For an illustration, let us consider such an ordinary object as a pencil...Notice first that the pencil is this unique thing. There are other pencils, to be sure, but not this very one. Say its name, "pencil," and realize vividly that the thing is not the word! The pencil as thing is non-verbal. (italics mine.)
It is no wonder that Perls and Bateson were used as models by Bandler and Grinder, as their therapies and theories all stem from the denial of the essence or "is" of identity and the consciousness of abstraction. They most importantly encouraged precise thinking arising from otherwise muddled and improper confusions of language. The idiom "map is not the territory" is simple enough to read and say, however when probed and explored for oneself, becomes a wondrous and powerful tool for inspiring and maintaining mental health and preventing "un-sanity."
References
Science and Sanity: An Introduction to Non-Aristotelian Systems and General Semantics, Alfred Korzybski, Institute of General Semantics, 1950, 4th edition.

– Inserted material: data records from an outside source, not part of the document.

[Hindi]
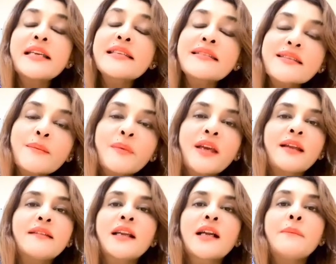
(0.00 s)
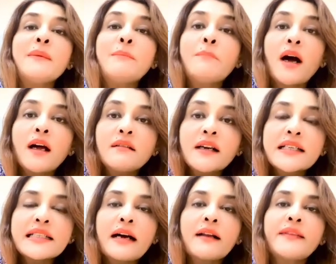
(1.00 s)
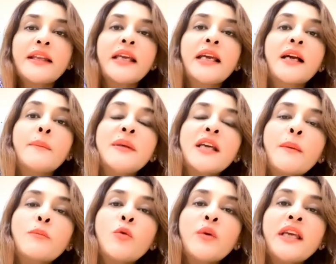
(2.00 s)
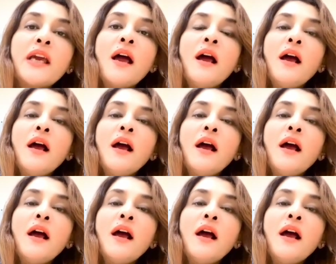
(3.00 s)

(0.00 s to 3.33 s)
हैं इन सब के अंदर कभी पालक डाल दें कभी आप कोई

Language in Thought and Action: Fourth Edition, Samuel I. Hayakawa, Harcourt, 1972.
Steps to an Ecology of Mind, Gregory Bateson, University Of Chicago Press, 1972.
A New Guide to Rational Living, Dr. Albert Ellis and Dr. Robert Harper, Wilshire Book Company, 1975.
"A General Semantics Glossary" by
Robert Pula in ETC.: A Review of General Semantics, Dec. 22, 1993.
Gestalt Therapy: Growth and Excitement in the Human Personality, Dr. Frederick Perls, Gestalt Journal Press, 1951.
Introducing Neuro-Linguistic Programming, John Seymour and Joseph O'Connor, Thorsons Publishers
Patterns of the Hypnotic Techniques of Dr. Milton H. Erickson, M.D., John Grinder and Richard Bandler, Metamorphous Press, 1996.
"General semantics and rational-emotive therapy: 1991 Alfred Korzybski Memorial Lecture." by Dr. Albert Ellis,
ETC.: A Review of General Semantics, Oct. 1, 2007.